(Reuters) - The United States will keep to itself sensitive software code that controls Lockheed Martin Corp's new radar-evading F-35 fighter jet despite requests from partner countries, a senior Pentagon program official said.
Access to the technology had been publicly sought by Britain, which had threatened to scrub plans to buy as many as 138 F-35s if it were unable to maintain and upgrade its fleet without U.S. involvement.
No other country is getting the so-called source code, the key to the plane's electronic brains, Jon Schreiber, who heads the program's international affairs, told Reuters in an interview Monday.
"That includes everybody," he said, acknowledging this was not overly popular among the eight that have co-financed F-35 development -- Britain, Italy, the Netherlands, Turkey, Canada, Australia, Denmark and Norway.
The single-engine F-35, also known as the Joint Strike Fighter, is in early stages of production. It is designed to escape radar detection and switch quickly between air-to-ground and air-to-air missions while still flying -- tricks heavily dependent on its 8 million lines of onboard software code.
Schreiber said the United States had accommodated all of its partners' requirements, providing ways for them to upgrade projected F-35 purchases even without the keys to the software.

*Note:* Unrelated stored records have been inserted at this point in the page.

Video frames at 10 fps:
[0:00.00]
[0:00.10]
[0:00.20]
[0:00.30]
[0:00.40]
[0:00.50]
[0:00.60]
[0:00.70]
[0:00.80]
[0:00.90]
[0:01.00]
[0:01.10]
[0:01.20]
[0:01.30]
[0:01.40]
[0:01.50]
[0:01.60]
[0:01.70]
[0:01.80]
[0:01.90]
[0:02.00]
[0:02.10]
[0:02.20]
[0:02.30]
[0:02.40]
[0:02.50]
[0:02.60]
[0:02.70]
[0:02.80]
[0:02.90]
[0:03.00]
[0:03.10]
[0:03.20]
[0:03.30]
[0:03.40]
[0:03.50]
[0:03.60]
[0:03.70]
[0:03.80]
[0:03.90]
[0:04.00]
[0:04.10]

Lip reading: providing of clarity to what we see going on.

"Nobody's happy with it completely. but everybody's satisfied and understands," he said of withholding the code. It is also a rebuff to Israel, which has sought the technology transfer as part of a possible purchase of up to 75 F-35s.
REPROGRAMMING FACILITY
Instead, the United States plans to set up a "reprogramming facility," probably at Eglin Air Force Base in Florida, to further develop F-35-related software and distribute upgrades, Schreiber said.

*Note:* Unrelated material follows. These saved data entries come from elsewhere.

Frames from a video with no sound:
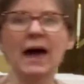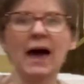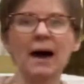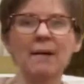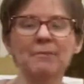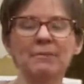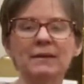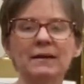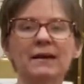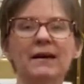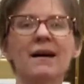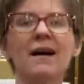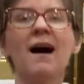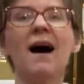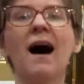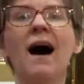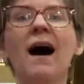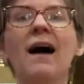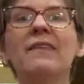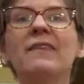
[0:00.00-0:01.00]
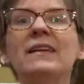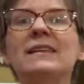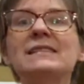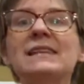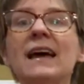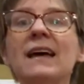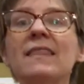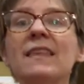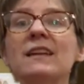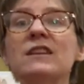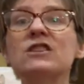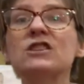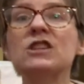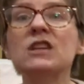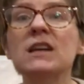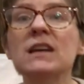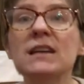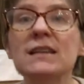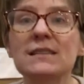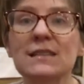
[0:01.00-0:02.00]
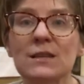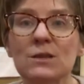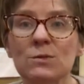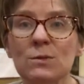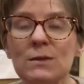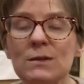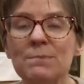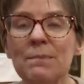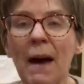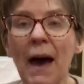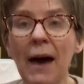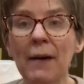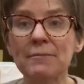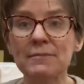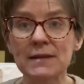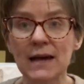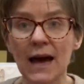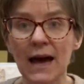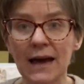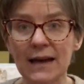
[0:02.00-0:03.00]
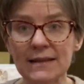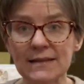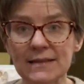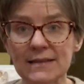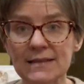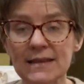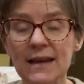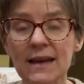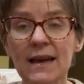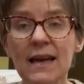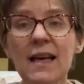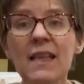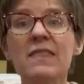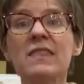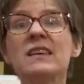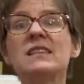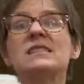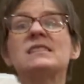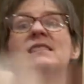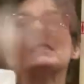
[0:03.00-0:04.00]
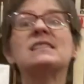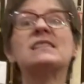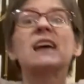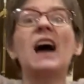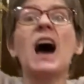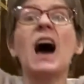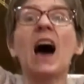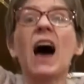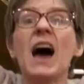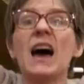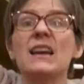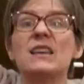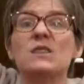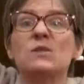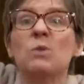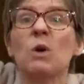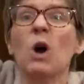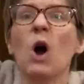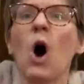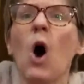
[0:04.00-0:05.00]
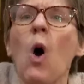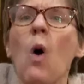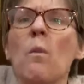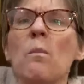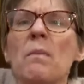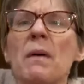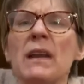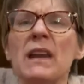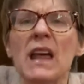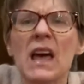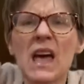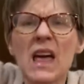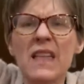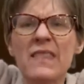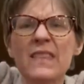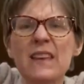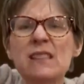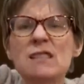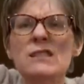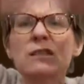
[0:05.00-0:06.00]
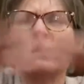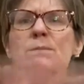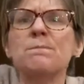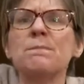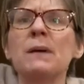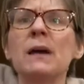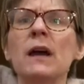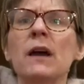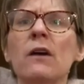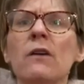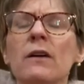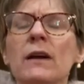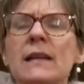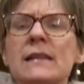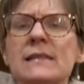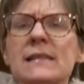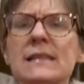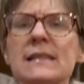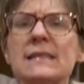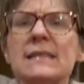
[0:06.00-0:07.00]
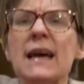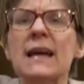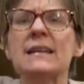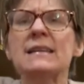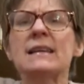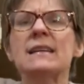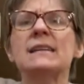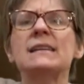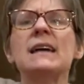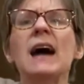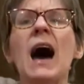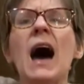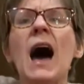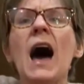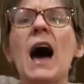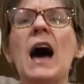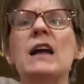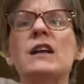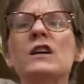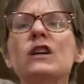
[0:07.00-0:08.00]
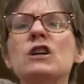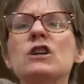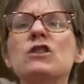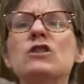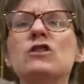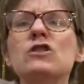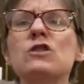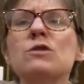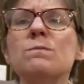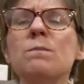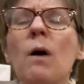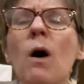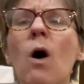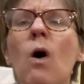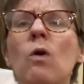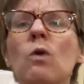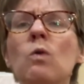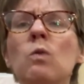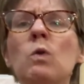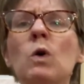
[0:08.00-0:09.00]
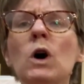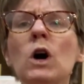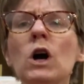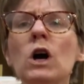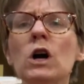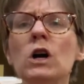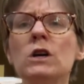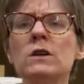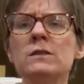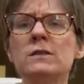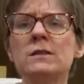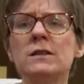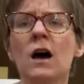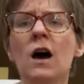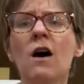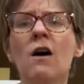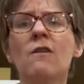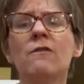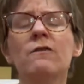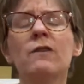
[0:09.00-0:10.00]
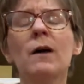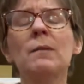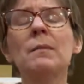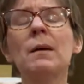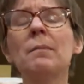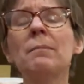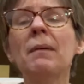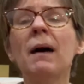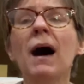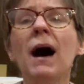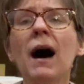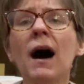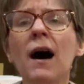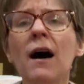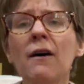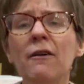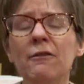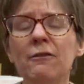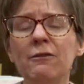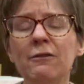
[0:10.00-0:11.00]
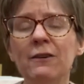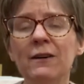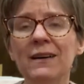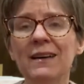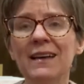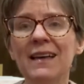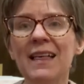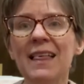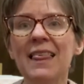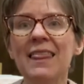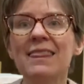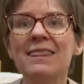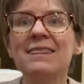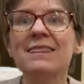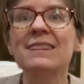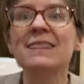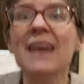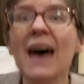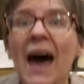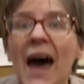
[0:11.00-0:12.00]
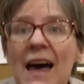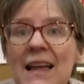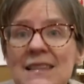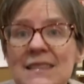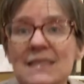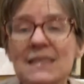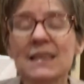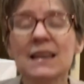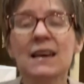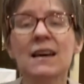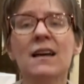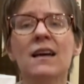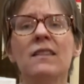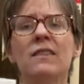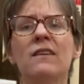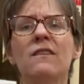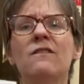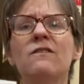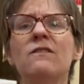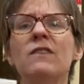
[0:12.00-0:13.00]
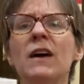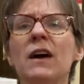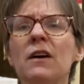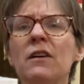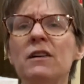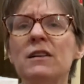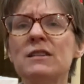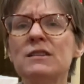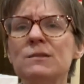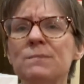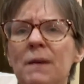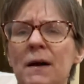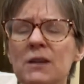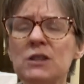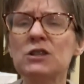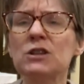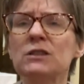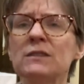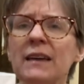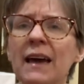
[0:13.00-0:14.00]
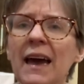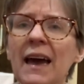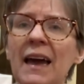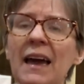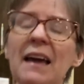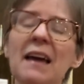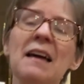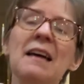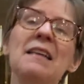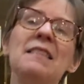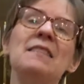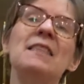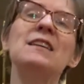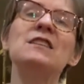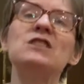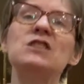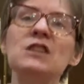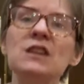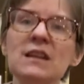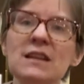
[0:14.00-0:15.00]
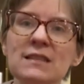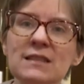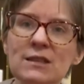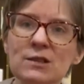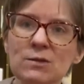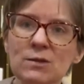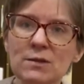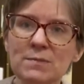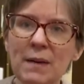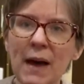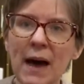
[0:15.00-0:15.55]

happened on the day that Jesus was baptized. The skies were open. The Spirit descended. God spoke words from above. That's the very special day that Jesus was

Software changes will be integrated there "and new operational flight programs will be disseminated out to everybody who's flying the jet," he said.
Representatives of the British defense staff in Washington did not return telephone calls seeking comment. Britain has committed $2 billion to develop the F-35, the most of any U.S. partner.

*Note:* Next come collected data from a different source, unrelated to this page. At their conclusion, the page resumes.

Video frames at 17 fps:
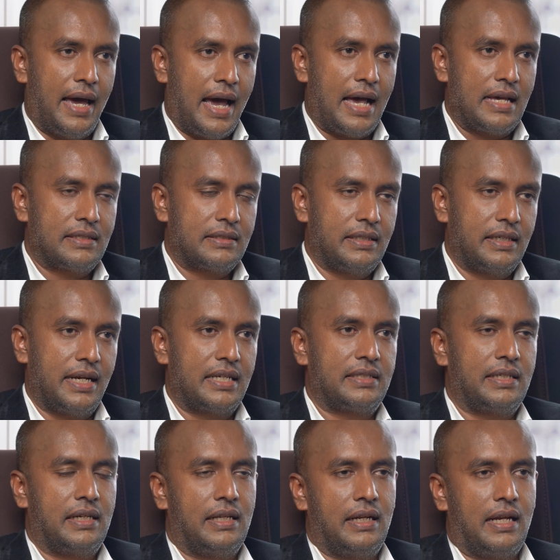as the
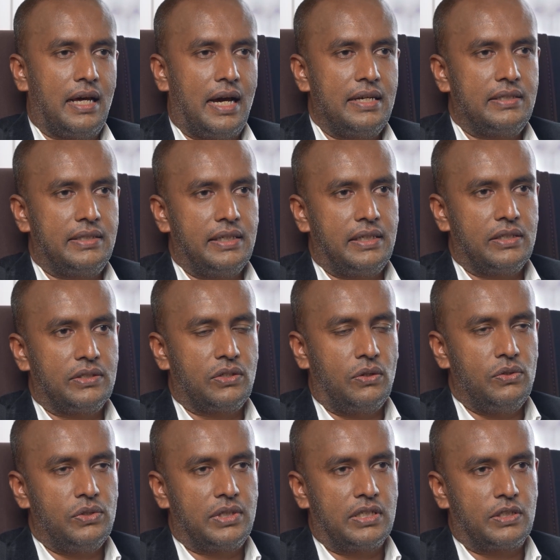national ICT
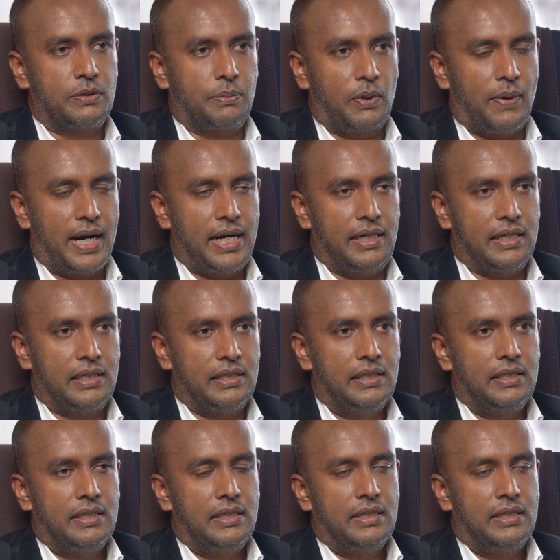solutions provider,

In March 2006, Paul Drayson, then Britain's minister for defense procurement, told the U.S. Senate Armed Services Committee that Britain might quit the program if the United States withheld such things as the software code.
The issue rose to the top. In May 2006, then-President George W. Bush and then-Prime Minister Tony Blair announced that both governments had agreed "that the UK will have the ability to successfully operate, upgrade, employ, and maintain the Joint Strike Fighter such that the UK retains operational sovereignty over the aircraft."
HOLY GRAIL
The source code is "kind of the holy grail" for this, controlling everything from weapons integration to radar to flight dynamics, said Joel Johnson of TEAL Group, an aerospace consultancy in Fairfax, Virginia.
Lockheed Martin said all F-35 partners "recognize the complexity of the highly integrated F-35 software and the program plan to upgrade F-35 capabilities as an operational community."
"This enables the aircraft to remain at the cutting edge of combat capability while allowing the program to meet affordability objectives," John Kent, a company spokesman, said in an emailed statement.
Schreiber said Singapore had signed a special security agreement last month, clearing the way for it to receive classified information on F-35s it could buy.
Lockheed, the Pentagon's No. 1 supplier by sales, projects it will sell up to 4,500 F-35s worldwide to replace its F-16 fighter and 12 other types of warplanes for 11 nations initially.
The United States plans to spend roughly $300 billion over the next 25 years to buy a total of 2,443 F-35 models, its costliest arms acquisition.
Competitors include Boeing Co's F/A-18E/F SuperHornet; Saab AB's Gripen; Dassault Aviation SA's Rafale; Russia's MiG-35 and Sukhoi Su-35; and the Eurofighter Typhoon, made by a consortium of British, German, Italian and Spanish companies.